Still, she was mostly a good sport about the trip.
Ari adores being in the woods: I think it taps into a primordial desire to throw off the mantle of domestication and try out life as a wolfy, wild thing. She bites at the air and assumes very serious expressions and pretends not to notice that she is still attached to a leash. This is her best wild dog face. What do you think?
Being a wild dog also means you have to pretend not to notice the terrible racket humans make on their snowshoes, which are noisy enough to ensure any self-respecting animal in a 2-mile radius would make itself scarce. Dogs on leashes don't get to make these choices. This can make them quietly vindictive: I’m pretty certain I heard wolfy laughter as I tripped over a submerged root and went sailing. Domestication is tough, especially when you really, really want to be a wild dog.
Or a fit human.
Caribou Mountain is no slouch, at least by East Coast standards. The vertical rise is close to 1000 feet, and the pitch is remarkably steep in spots. Greg and I were well-winded by the time we reached the top; Ari, on the other hand, looked bored: Hey, guys, when does the real hike start?

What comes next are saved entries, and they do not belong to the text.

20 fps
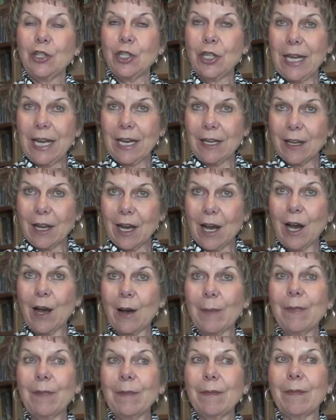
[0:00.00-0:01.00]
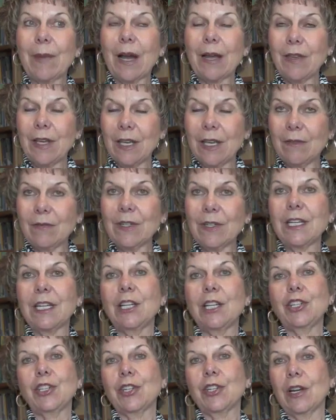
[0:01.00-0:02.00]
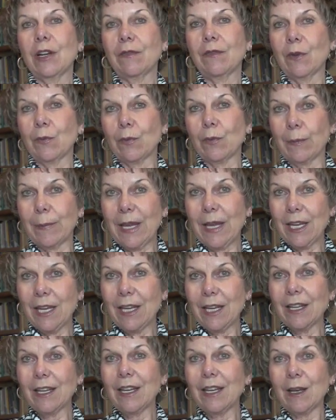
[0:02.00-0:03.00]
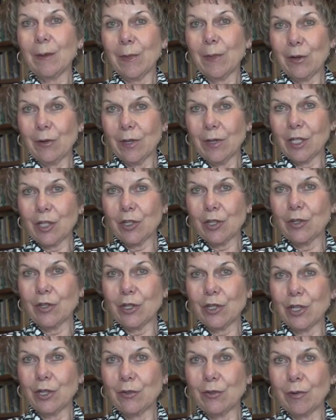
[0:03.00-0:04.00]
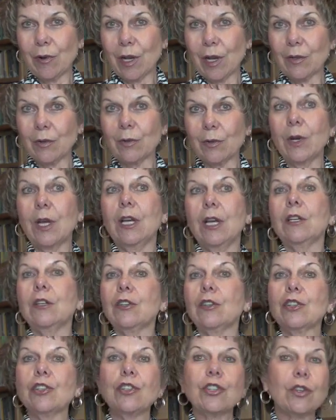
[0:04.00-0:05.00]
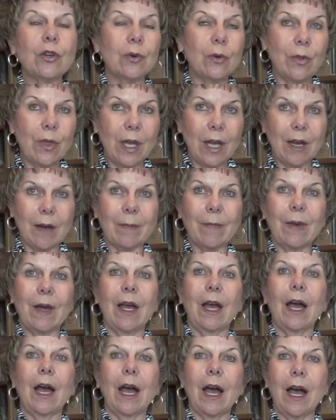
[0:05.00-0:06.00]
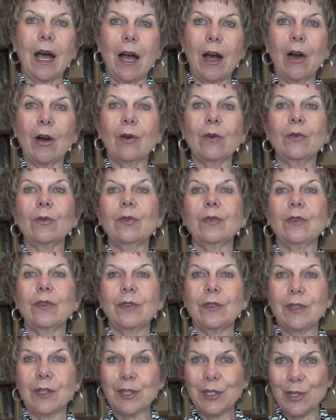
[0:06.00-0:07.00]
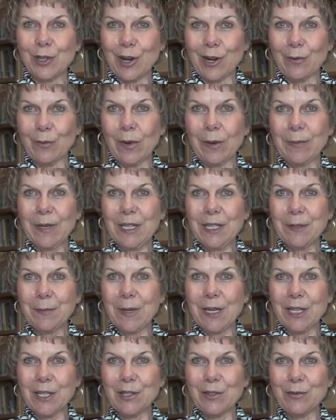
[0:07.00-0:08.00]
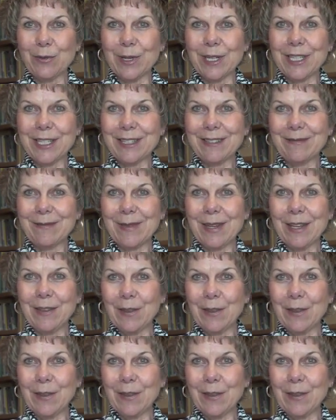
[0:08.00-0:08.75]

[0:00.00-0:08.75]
She had come by the invitation of the Romanian Immigrant Church in Toronto to show them how to start women's ministries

I told her I thought she was showing off. She pretended not to hear.
Her wolfy resolve crumbled, though, as soon as we stopped for lunch. Wild things don’t eat peanut butter sandwiches. She took half of one anyway. And, once we reached the truck, she made no bones about fashioning an elaborate nest out of our winter coats and snoozing the whole way home. Wild canid? Maybe not today.